O carnaval e a sociedade mudaram, mas nem tanto
No dia 2 de fevereiro de 2015, um telejornal baiano trouxe uma notícia “polêmica”, que dividiu as opiniões da população. O caso dava conta da condenação de um homem a sete anos de prisão por dar um beijo forçado em uma mulher durante o carnaval de 2008. À época, beijar uma mulher à força no carnaval, era algo tão comum que alguém ser condenado e preso por isso pareceu, para a maioria das pessoas, um absurdo. Hoje, sem dúvidas, o despautério seria um beijo forçado ocorrer e, especialmente, tal abuso passar despercebido pelos foliões e pelas autoridades.
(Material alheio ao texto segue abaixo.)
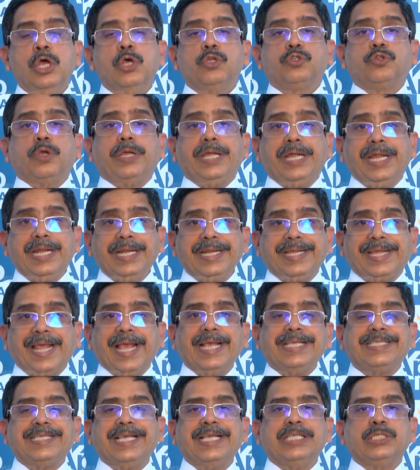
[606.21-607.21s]
So in
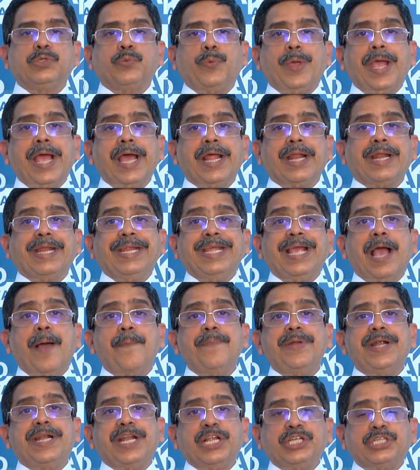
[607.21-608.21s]
cases where
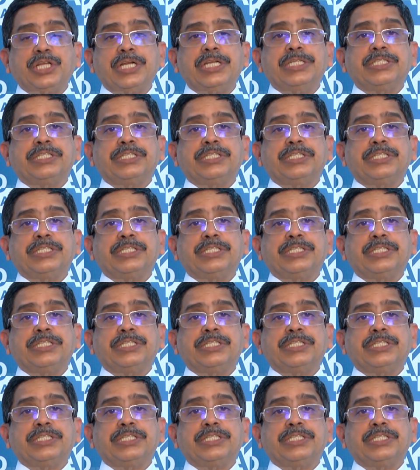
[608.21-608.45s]
rehabilitation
Ainda no âmbito do Carnaval, também em 2008, o documentário “Cordeiros”, de Amaranta Cesar e Ana Rosa Marques, lançou luz sobre as condições de “trabalho” dos cordeiros nos blocos do Carnaval de Salvador. Desde então, diferentemente da cultura do beijo forçado, pouca coisa mudou em relação à participação dos cordeiros na folia baiana. As cordas e os cordeiros no Carnaval de Salvador, conforme denuncia o documentário, ainda são presenças estranhas, perturbadoras, violentas e, acima de tudo, antidemocráticas. Dito em outras palavras, uma antítese daquilo a que se propõe a folia baiana. Afinal, as cordas e os cordeiros são “metáfora explícita das tensões entre incluídos e excluídos, brancos e negros, ricos e pobres”.
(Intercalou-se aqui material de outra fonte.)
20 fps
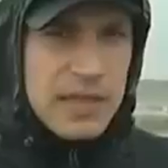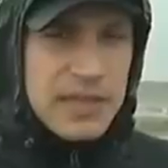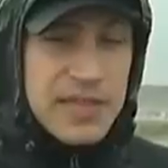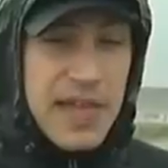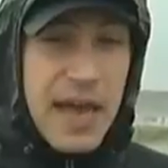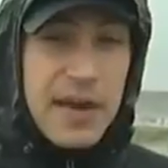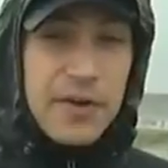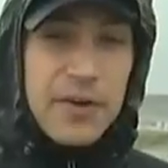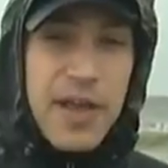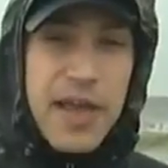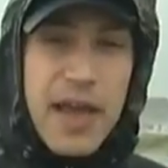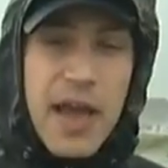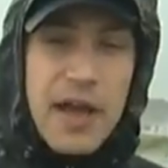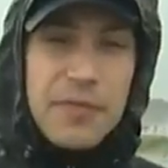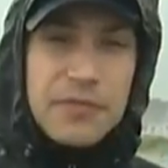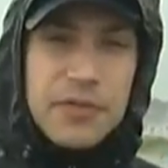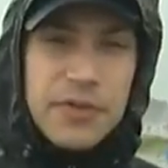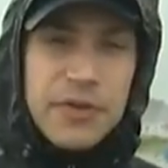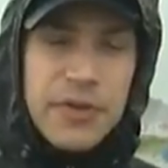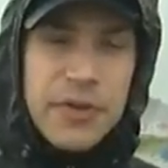Saturday
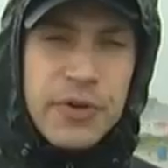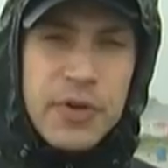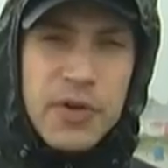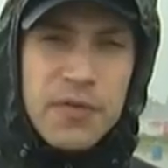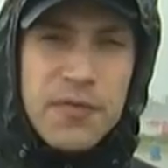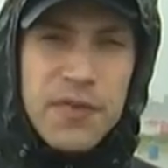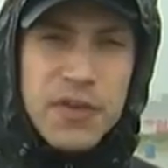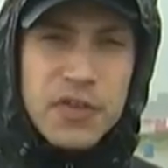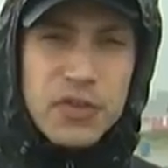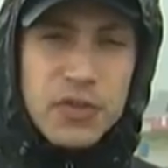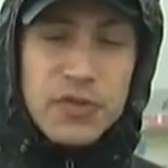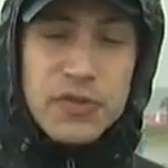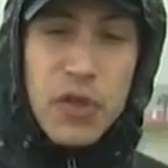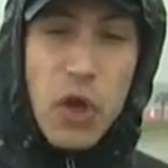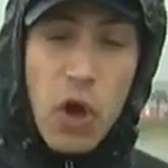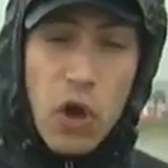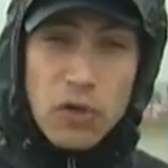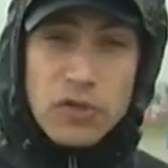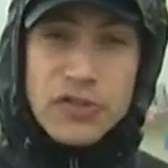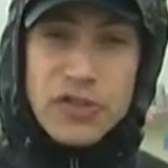afternoon, officials
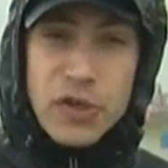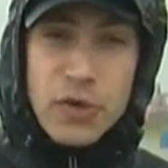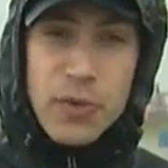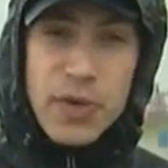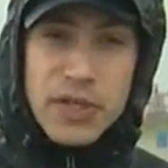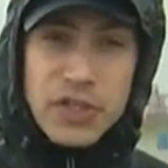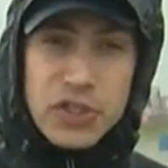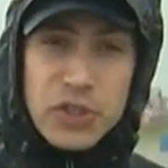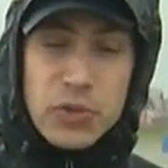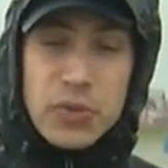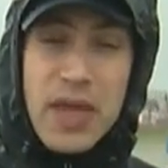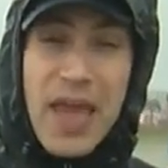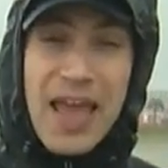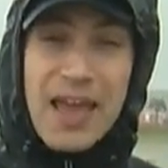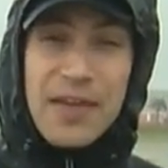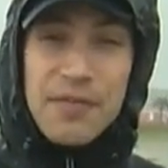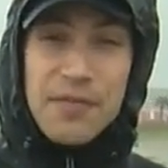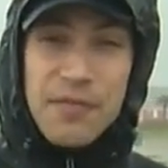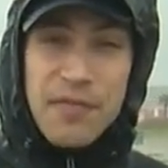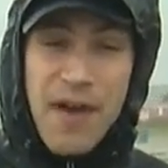also issued
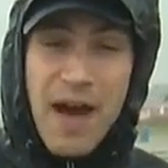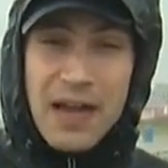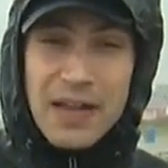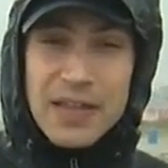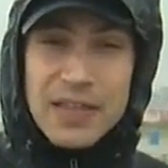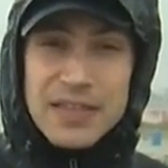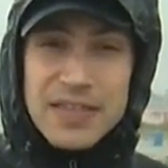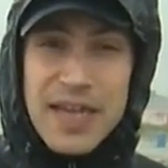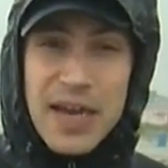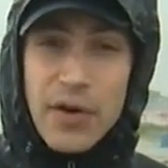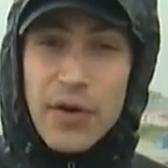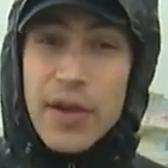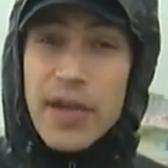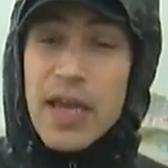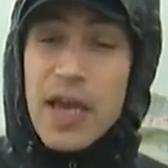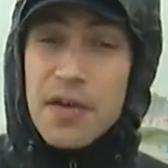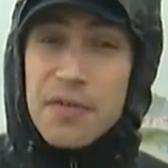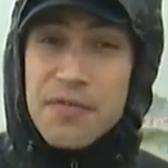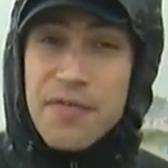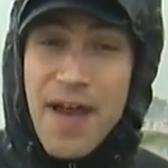a voluntary
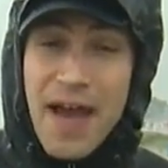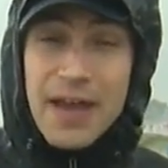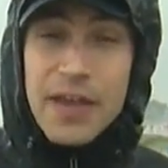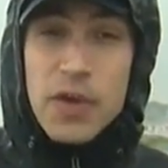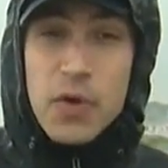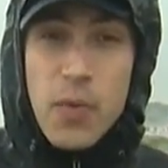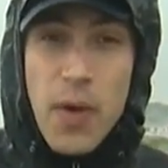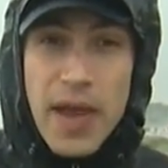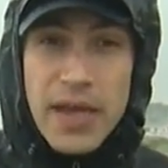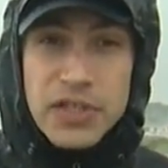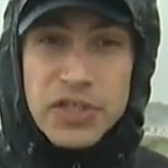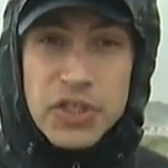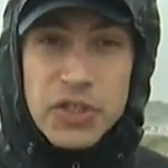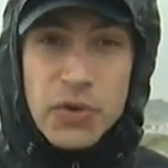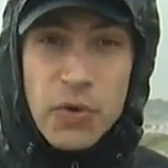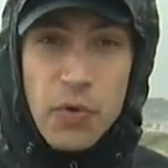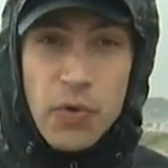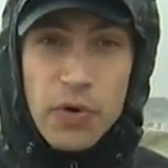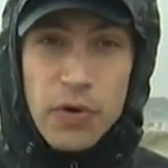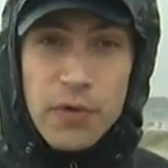evacuation
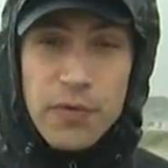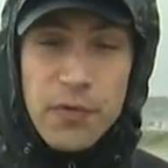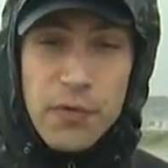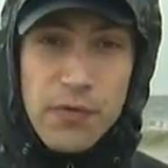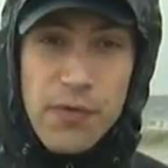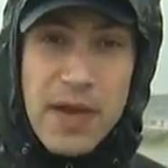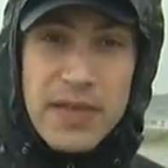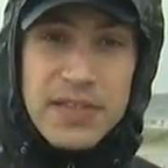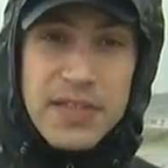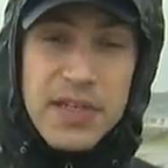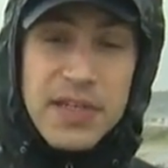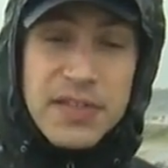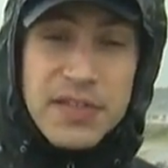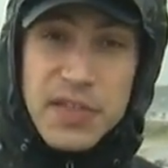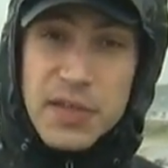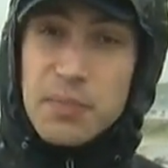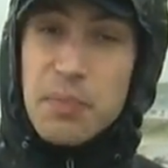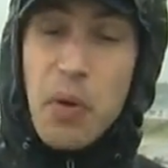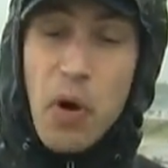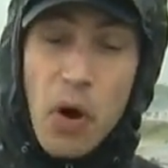order for residents
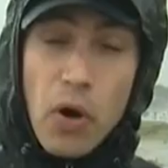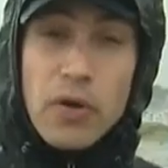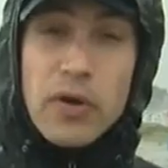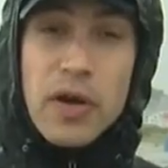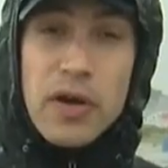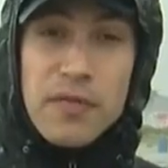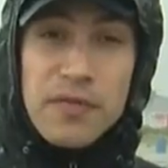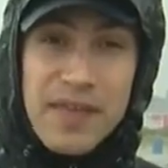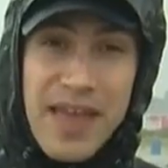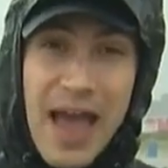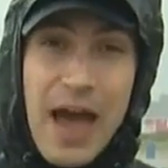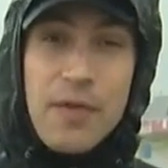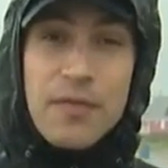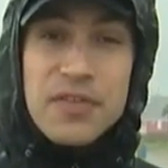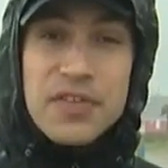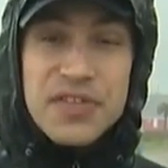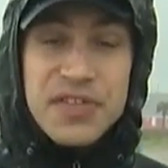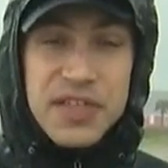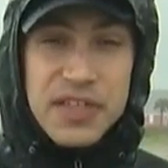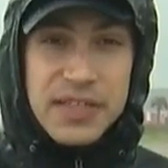in part of
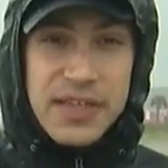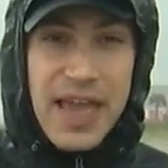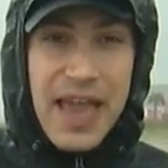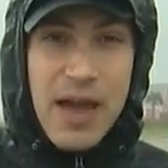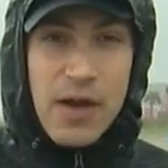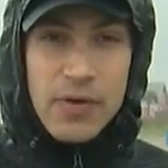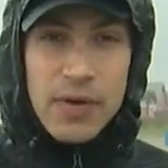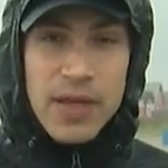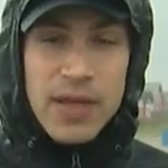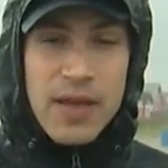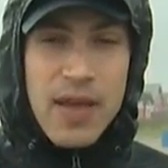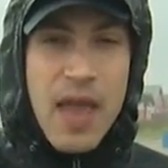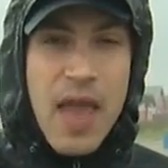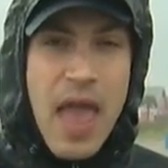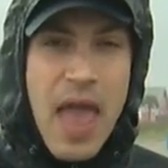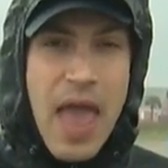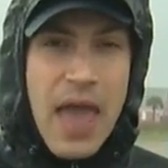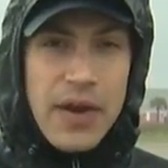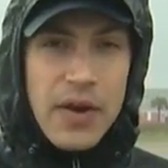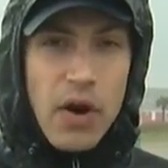Galveston County
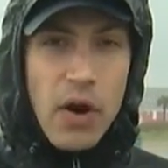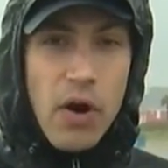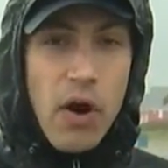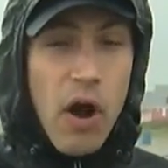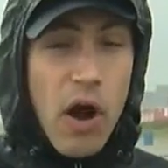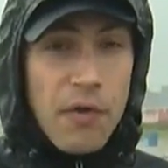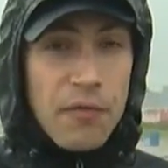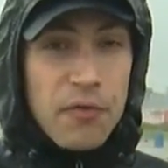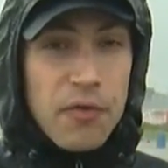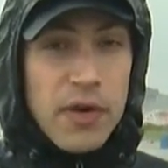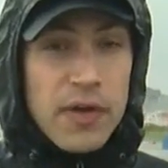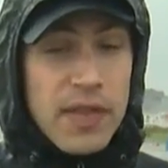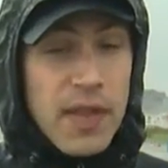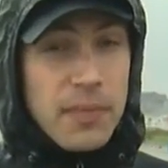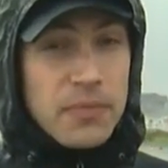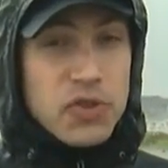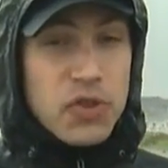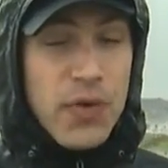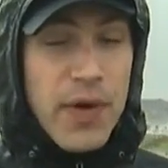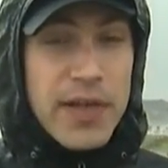and are offering
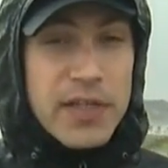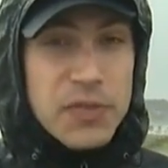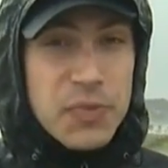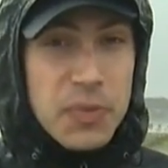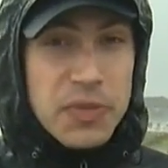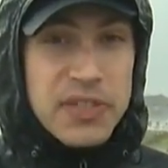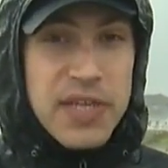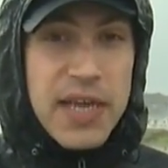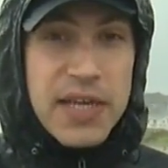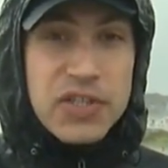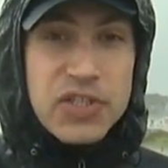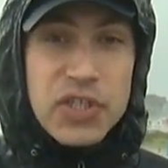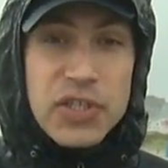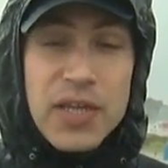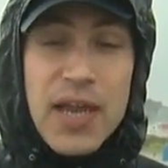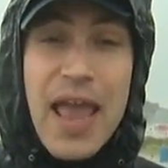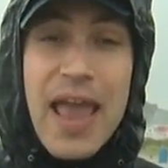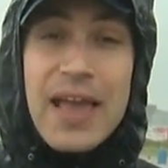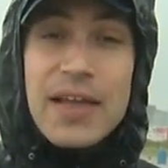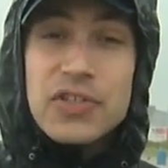them
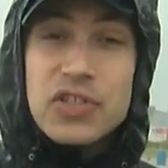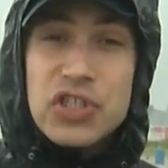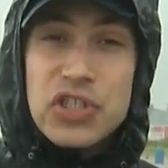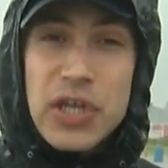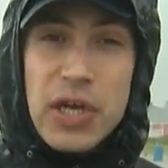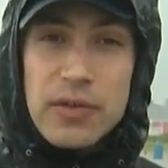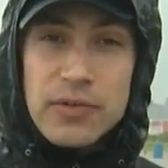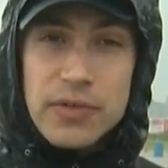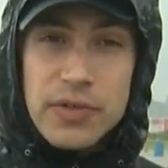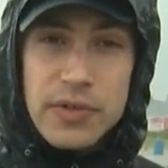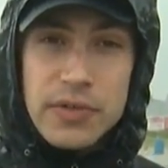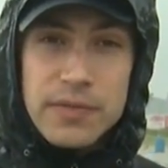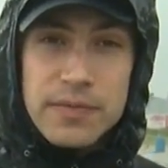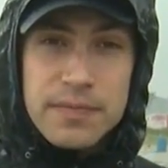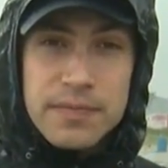transportation and shelter.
Não temos beijo forçado, mas temos cordas: We are Carnaval
Enquanto entusiasta das relações saudáveis e do respeito às mulheres, fico feliz ao perceber como atos de violência contra elas foram tratados nas últimas décadas. Obviamente, campanhas como: “não é não”, “respeite as minhas”, dentre outras encampadas pelo poder público, pelos artistas e pela população, foram responsáveis por mais valorização e respeito às mulheres. Prova disso é a quase inexistência do beijo forçado no Carnaval. No entanto, o mesmo empenho ainda não foi empregado para derrubar as cordas e erradicar a exploração da população negra, pobre e periférica no Carnaval. Afinal, a atividade de cordeiro se utiliza daqueles já são segregados no dia a dia como instrumento para segregar pessoas e classes sociais na folia momesca. Assim como foi imprescindível a atuação do poder público, dos artistas e da população em ações em prol do respeito às mulheres, tal empenho se faz necessário na questão dos cordeiros.
Contudo, curiosamente, o posicionamento e a dedicação em ambas as questões nunca foram iguais, nem mesmo entre os poderes e artistas mais engajados socialmente. Nesse sentido, cabe destacar que a atividade dos cordeiros, especialmente pelo modo que ainda ocorre, é uma marca que depõe contra o Carnaval de Salvador. Inclusive, deveria ter o mesmo peso que atentar contra uma mulher nos dias atuais. Para tal cenário mudar, é crucial e urgente que todos atuem em prol de mudanças e melhorias. Afinal, como diz o hino da folia baiana: We are Carnaval.